You are viewing a plain text version of this content. The canonical link for it is here.
Posted to dev@airflow.apache.org by Daniel Imberman <da...@gmail.com> on 2018/05/14 20:07:42 UTC

Airflow Docker Container

Hi everyone,

I've started looking into creating an official airflow docker container
s.t. users of the KubernetesExecutor could auto-pull from helm
charts/deployment yamls/etc. I was wondering what everyone thinks the best
way to do this would be? Is there an official apache docker repo? Is there
a preferred linux distro?

cc: @anirudh since this was something you had to deal with for spark-on-k8s.

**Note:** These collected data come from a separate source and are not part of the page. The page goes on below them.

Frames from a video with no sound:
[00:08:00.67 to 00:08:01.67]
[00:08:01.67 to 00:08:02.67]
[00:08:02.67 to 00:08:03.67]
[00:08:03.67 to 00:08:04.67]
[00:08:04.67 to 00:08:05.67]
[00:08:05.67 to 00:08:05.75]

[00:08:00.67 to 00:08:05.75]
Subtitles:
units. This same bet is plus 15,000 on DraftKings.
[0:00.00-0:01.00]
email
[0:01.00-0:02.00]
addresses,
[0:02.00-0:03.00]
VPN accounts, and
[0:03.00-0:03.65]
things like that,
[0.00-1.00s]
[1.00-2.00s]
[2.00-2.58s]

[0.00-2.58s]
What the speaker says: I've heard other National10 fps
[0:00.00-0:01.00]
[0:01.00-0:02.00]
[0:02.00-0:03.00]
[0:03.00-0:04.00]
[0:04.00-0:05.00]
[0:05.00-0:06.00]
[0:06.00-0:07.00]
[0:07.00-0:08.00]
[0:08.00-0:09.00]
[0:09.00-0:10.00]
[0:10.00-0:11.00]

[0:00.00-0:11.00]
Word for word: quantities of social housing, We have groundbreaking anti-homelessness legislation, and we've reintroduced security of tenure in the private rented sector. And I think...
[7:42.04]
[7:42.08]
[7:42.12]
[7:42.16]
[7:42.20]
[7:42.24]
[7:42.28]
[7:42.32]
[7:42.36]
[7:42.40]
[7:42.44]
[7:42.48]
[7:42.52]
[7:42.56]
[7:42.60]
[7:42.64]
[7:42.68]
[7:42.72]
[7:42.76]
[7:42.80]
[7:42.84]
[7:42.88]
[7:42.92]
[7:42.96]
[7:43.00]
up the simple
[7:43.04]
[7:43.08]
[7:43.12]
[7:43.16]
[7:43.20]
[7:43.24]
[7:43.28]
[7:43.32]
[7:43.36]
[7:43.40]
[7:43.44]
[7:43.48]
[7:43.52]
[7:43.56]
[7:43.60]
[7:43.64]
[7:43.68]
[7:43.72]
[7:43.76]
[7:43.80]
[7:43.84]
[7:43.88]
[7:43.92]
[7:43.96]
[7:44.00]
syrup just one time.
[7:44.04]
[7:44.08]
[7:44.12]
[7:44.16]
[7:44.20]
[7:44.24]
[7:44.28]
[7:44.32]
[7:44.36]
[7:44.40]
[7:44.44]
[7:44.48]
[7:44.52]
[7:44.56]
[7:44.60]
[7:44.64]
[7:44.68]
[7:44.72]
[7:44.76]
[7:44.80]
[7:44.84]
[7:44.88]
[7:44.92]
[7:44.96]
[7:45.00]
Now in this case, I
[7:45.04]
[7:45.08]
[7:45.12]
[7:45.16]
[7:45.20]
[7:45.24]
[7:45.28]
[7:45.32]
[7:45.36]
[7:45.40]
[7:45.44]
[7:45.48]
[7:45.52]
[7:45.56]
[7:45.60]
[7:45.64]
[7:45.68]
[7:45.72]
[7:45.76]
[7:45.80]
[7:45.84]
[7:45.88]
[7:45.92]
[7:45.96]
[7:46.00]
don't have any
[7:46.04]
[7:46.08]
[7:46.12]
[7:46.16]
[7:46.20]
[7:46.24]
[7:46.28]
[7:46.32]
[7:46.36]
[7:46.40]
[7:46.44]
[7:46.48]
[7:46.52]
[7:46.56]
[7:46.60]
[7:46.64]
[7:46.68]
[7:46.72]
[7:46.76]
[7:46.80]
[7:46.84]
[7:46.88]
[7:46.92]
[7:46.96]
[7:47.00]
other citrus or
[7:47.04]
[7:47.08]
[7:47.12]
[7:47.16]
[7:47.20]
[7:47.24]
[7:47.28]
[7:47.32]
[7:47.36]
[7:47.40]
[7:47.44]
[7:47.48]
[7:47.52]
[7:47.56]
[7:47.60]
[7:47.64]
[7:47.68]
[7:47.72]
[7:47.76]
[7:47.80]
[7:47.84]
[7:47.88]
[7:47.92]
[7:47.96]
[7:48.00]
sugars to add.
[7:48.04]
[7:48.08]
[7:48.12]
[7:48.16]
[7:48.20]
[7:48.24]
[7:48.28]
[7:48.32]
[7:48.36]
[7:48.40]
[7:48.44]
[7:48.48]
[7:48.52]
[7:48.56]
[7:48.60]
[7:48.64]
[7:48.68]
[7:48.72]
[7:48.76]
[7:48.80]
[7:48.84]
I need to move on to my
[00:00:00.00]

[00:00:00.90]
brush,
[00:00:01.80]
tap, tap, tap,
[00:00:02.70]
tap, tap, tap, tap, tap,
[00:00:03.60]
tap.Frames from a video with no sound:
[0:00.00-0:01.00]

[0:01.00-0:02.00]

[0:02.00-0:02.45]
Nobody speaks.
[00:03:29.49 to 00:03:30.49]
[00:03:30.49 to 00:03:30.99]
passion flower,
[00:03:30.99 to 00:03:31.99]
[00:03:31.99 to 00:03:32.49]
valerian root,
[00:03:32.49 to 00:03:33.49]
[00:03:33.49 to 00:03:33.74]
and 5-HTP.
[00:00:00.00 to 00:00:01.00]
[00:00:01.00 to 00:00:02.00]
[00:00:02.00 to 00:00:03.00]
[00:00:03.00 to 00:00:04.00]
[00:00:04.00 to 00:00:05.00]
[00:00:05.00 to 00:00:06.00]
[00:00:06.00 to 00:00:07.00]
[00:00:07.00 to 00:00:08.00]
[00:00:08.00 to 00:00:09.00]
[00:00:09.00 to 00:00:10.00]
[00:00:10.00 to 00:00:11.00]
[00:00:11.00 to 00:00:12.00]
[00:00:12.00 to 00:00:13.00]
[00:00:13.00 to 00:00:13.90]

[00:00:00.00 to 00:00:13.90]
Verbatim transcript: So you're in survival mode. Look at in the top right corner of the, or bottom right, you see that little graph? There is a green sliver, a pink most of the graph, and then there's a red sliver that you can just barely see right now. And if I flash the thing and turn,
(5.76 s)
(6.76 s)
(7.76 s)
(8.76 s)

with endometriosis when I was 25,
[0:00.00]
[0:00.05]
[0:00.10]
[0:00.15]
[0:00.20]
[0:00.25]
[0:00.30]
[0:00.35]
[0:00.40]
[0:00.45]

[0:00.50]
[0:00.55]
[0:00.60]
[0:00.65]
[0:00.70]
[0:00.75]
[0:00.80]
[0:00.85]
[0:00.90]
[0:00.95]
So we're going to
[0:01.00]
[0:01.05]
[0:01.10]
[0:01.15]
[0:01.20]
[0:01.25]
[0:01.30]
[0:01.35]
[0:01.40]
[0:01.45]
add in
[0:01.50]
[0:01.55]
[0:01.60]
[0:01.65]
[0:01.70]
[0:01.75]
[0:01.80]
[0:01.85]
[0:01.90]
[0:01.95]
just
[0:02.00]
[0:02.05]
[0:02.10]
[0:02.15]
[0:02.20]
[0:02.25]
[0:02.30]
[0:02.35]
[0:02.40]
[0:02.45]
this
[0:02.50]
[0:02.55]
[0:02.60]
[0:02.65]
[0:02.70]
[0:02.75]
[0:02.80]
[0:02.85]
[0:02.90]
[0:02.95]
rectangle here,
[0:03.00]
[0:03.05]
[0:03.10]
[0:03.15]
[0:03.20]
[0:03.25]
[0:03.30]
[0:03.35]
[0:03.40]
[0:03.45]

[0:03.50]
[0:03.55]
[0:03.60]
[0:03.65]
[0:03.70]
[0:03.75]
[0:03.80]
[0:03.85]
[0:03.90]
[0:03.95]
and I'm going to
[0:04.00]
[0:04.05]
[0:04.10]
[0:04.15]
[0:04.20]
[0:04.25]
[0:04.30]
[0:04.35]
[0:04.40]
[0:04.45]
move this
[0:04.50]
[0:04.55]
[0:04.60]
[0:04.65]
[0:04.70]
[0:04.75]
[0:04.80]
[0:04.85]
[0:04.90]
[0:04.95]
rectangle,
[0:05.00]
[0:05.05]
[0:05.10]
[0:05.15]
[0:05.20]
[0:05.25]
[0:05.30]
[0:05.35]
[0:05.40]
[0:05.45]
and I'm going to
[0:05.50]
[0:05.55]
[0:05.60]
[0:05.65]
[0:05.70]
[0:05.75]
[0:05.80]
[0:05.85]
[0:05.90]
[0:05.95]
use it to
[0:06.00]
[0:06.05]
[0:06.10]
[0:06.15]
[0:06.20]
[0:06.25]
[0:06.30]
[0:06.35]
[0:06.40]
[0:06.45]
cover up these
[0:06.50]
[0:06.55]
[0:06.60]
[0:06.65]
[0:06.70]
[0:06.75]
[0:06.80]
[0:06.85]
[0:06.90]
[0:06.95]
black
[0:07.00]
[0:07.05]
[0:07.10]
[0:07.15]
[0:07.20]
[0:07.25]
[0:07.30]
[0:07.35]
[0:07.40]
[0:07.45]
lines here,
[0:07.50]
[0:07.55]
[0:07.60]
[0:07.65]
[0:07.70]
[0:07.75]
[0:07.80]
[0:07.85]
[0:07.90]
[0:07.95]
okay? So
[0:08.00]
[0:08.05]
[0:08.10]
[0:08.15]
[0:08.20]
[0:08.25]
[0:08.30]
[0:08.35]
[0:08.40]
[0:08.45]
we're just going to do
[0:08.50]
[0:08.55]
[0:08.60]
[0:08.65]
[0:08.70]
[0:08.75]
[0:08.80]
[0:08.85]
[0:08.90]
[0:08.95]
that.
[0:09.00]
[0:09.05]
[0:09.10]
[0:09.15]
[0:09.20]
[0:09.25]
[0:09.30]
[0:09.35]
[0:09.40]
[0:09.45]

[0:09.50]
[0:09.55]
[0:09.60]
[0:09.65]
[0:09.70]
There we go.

Re: Airflow Docker Container

Posted by Scott Halgrim <sc...@zapier.com.INVALID>.
AstronomerIO has done quite a bit of work on this:

https://github.com/astronomerio/astronomer

https://open.astronomer.io/airflow/index.html

On May 14, 2018, 1:08 PM -0700, Daniel Imberman <da...@gmail.com>, wrote:
> Hi everyone,
>
> I've started looking into creating an official airflow docker container
> s.t. users of the KubernetesExecutor could auto-pull from helm
> charts/deployment yamls/etc. I was wondering what everyone thinks the best
> way to do this would be? Is there an official apache docker repo? Is there
> a preferred linux distro?
>
> cc: @anirudh since this was something you had to deal with for spark-on-k8s.

Re: Airflow Docker Container

Posted by Bas Harenslak <ba...@godatadriven.com>.
Great, I’m unfortunately unable to work on it today due to personal matters, but will check out the astronomerio Dockerfile asap. I think the Docker image should be a “basic” image and thus lightweight, i.e. just enough to get it started on K8S without any configuration.

I’ve forked the docker-library repos and got started on the docs. I’ll put them online tomorrow with a Dockerfile, so that we can get it checked by the docker library people.

Regards, Bas

On 14 May 2018, at 22:55, Andy Cooper <an...@astronomer.io>> wrote:

As Scott pointed out, we at Astronomer.io<http://Astronomer.io> have taken the lightweight image philosophy to heart with our docker images. Our base image inherits from Alpine
(https://github.com/astronomerio/astronomer) and our Airflow image (https://github.com/astronomerio/astronomer/blob/master/docker/platform/airflow/Dockerfile) layers on that. We then have another layer (https://github.com/astronomerio/astronomer/blob/master/docker/platform/airflow/onbuild/Dockerfile) which can be used to install system level packages and python dependencies from packages.txt and requirements.txt.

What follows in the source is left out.